### ABOUT THIS EXERCISE
Given these entries, repeat exactly the lines starting with the one that has "[00:00:01.10]" and going on through the one that has "[3:16.92-3:40.50]", both included, but none of the pictures.

### DATA PROVIDED
^^^^^^^^^^^^^^^^

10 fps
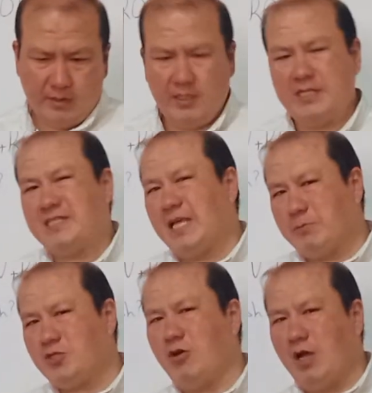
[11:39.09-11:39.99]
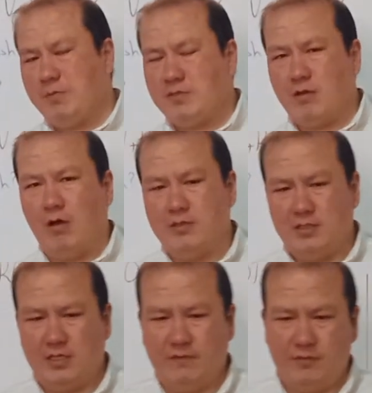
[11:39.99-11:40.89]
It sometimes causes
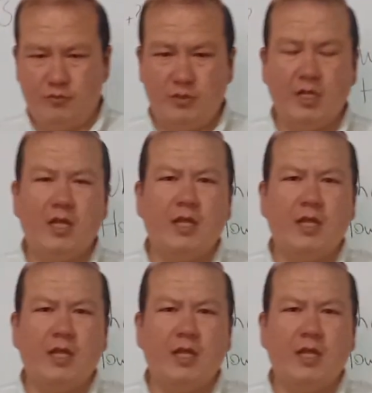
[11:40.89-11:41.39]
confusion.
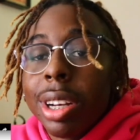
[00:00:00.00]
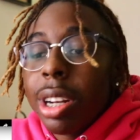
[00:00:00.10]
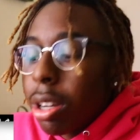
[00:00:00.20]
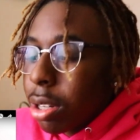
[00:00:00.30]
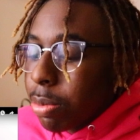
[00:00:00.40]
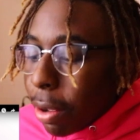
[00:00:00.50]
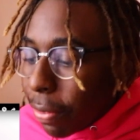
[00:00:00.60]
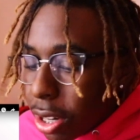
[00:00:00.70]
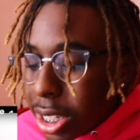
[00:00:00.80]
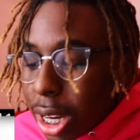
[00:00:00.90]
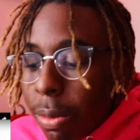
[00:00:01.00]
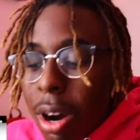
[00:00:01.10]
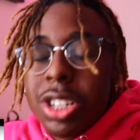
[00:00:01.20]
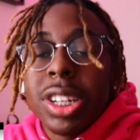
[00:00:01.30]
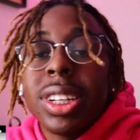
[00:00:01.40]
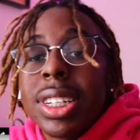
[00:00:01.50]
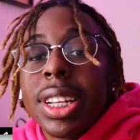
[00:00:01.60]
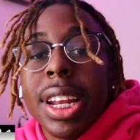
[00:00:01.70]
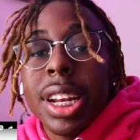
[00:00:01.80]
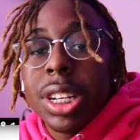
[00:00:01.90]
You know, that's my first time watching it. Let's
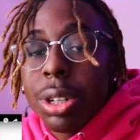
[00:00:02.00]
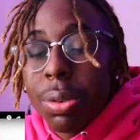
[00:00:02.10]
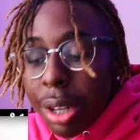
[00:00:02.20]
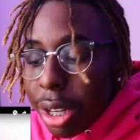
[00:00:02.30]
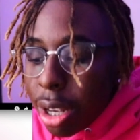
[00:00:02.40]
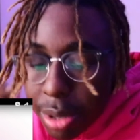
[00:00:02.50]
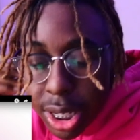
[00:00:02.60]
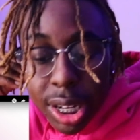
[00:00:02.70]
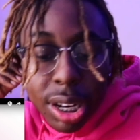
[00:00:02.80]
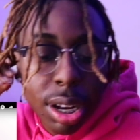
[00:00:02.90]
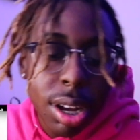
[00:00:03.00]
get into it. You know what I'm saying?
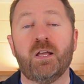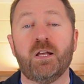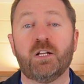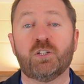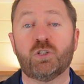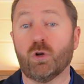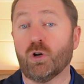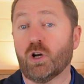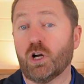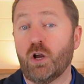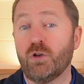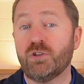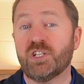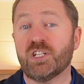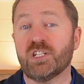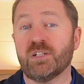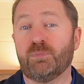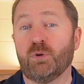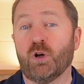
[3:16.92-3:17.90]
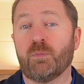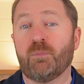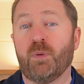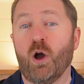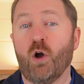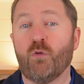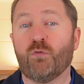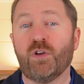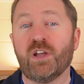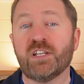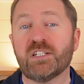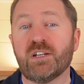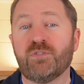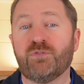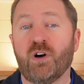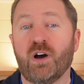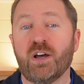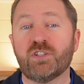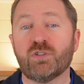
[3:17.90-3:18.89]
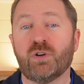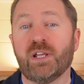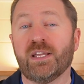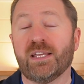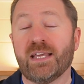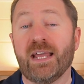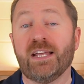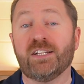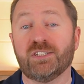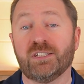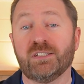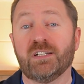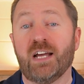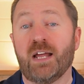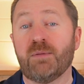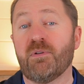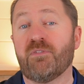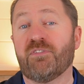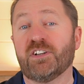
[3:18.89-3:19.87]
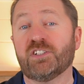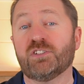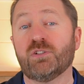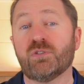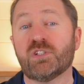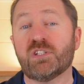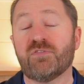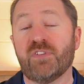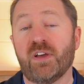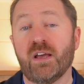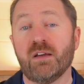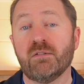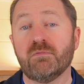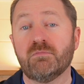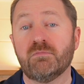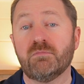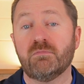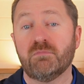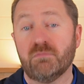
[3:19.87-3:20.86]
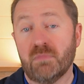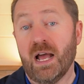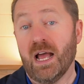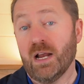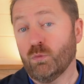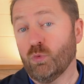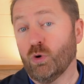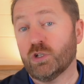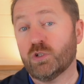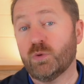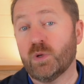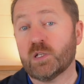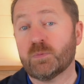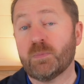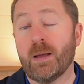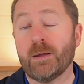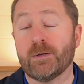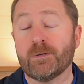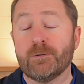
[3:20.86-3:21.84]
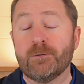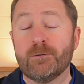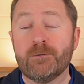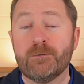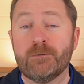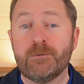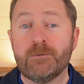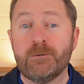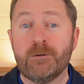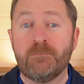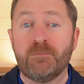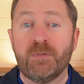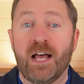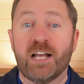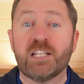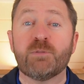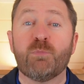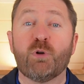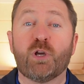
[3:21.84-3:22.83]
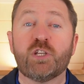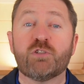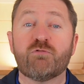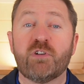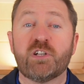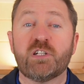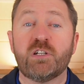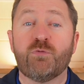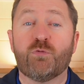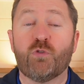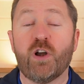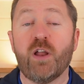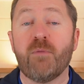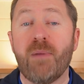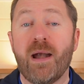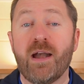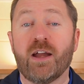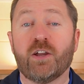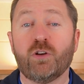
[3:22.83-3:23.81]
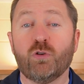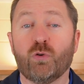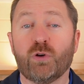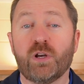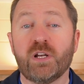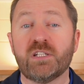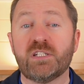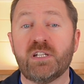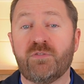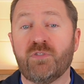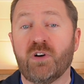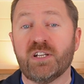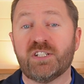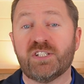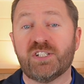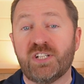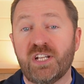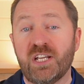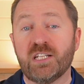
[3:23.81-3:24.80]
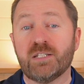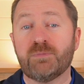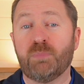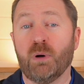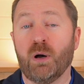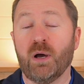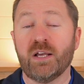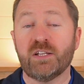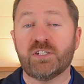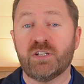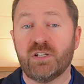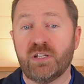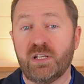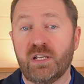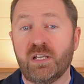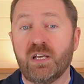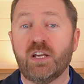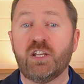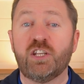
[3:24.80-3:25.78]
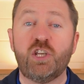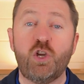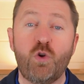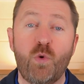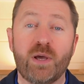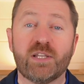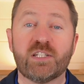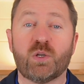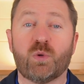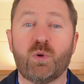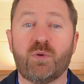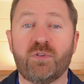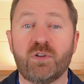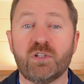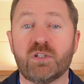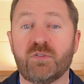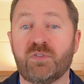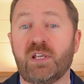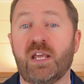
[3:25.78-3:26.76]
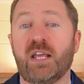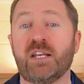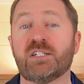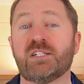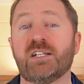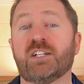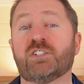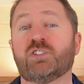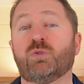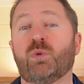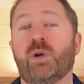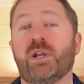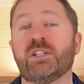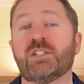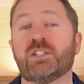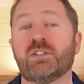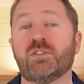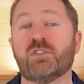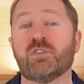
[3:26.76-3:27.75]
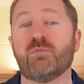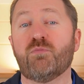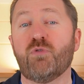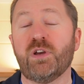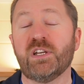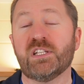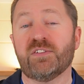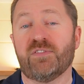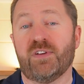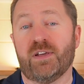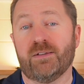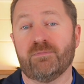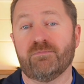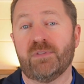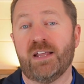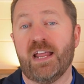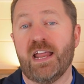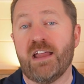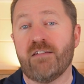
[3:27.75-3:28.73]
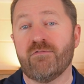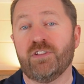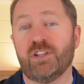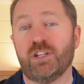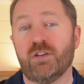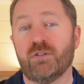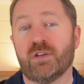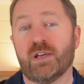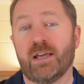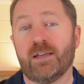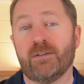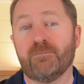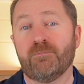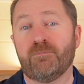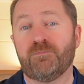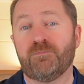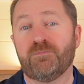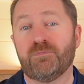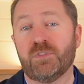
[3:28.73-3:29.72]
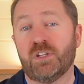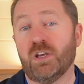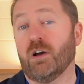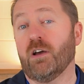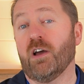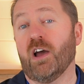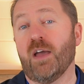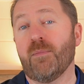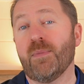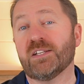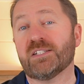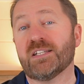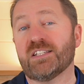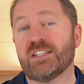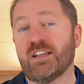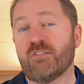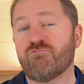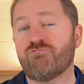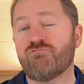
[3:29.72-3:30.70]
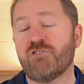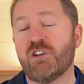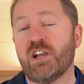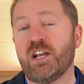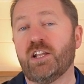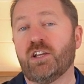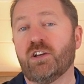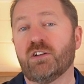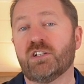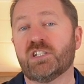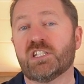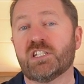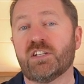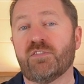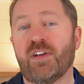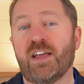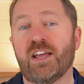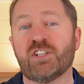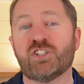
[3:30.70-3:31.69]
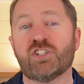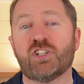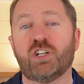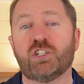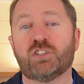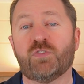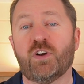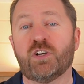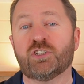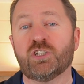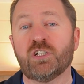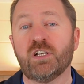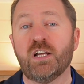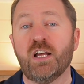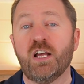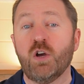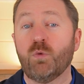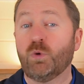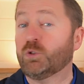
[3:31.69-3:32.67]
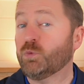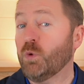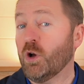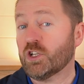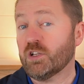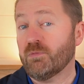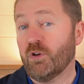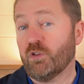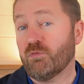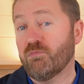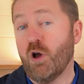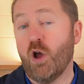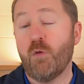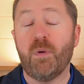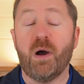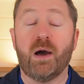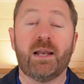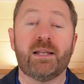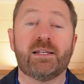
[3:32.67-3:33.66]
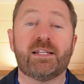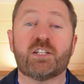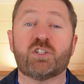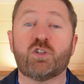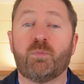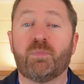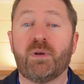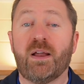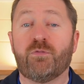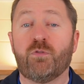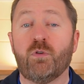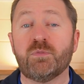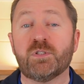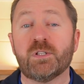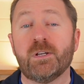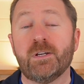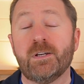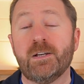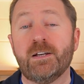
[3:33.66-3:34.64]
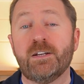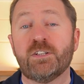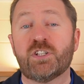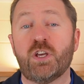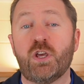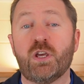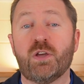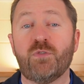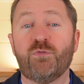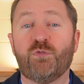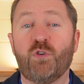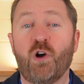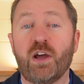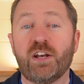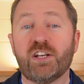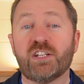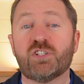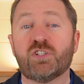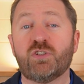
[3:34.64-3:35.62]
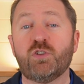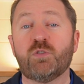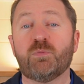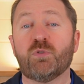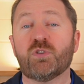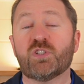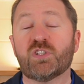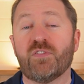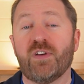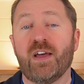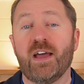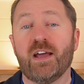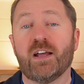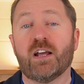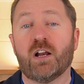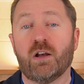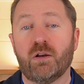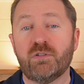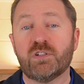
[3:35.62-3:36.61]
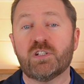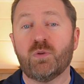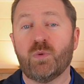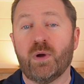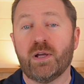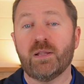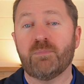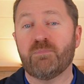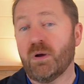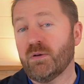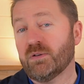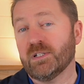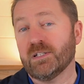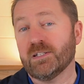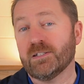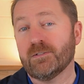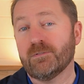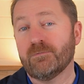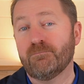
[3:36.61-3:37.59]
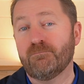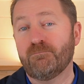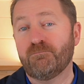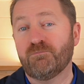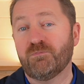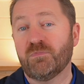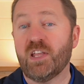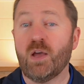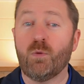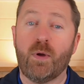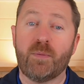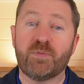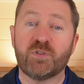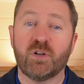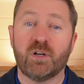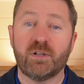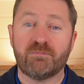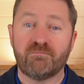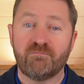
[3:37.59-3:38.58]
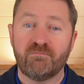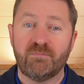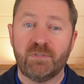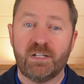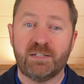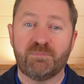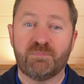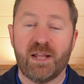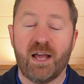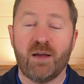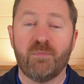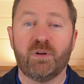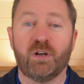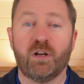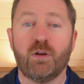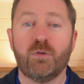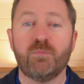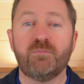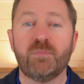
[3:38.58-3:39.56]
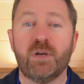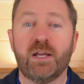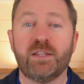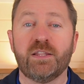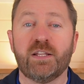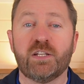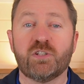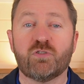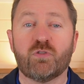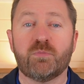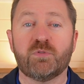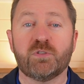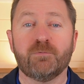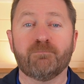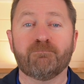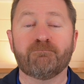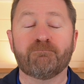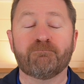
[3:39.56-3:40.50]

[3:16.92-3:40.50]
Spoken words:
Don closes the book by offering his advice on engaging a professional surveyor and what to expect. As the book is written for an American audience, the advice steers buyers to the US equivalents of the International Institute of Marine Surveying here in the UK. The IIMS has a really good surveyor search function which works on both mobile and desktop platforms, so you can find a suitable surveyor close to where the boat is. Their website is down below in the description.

^^^^^^^^^^^^^^^^

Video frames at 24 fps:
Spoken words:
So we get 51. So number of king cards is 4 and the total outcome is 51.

^^^^^^^^^^^^^^^^

### SOLUTION FOR THIS TASK
[00:00:01.10]
[00:00:01.20]
[00:00:01.30]
[00:00:01.40]
[00:00:01.50]
[00:00:01.60]
[00:00:01.70]
[00:00:01.80]
[00:00:01.90]
You know, that's my first time watching it. Let's
[00:00:02.00]
[00:00:02.10]
[00:00:02.20]
[00:00:02.30]
[00:00:02.40]
[00:00:02.50]
[00:00:02.60]
[00:00:02.70]
[00:00:02.80]
[00:00:02.90]
[00:00:03.00]
get into it. You know what I'm saying?
[3:16.92-3:17.90]
[3:17.90-3:18.89]
[3:18.89-3:19.87]
[3:19.87-3:20.86]
[3:20.86-3:21.84]
[3:21.84-3:22.83]
[3:22.83-3:23.81]
[3:23.81-3:24.80]
[3:24.80-3:25.78]
[3:25.78-3:26.76]
[3:26.76-3:27.75]
[3:27.75-3:28.73]
[3:28.73-3:29.72]
[3:29.72-3:30.70]
[3:30.70-3:31.69]
[3:31.69-3:32.67]
[3:32.67-3:33.66]
[3:33.66-3:34.64]
[3:34.64-3:35.62]
[3:35.62-3:36.61]
[3:36.61-3:37.59]
[3:37.59-3:38.58]
[3:38.58-3:39.56]
[3:39.56-3:40.50]

[3:16.92-3:40.50]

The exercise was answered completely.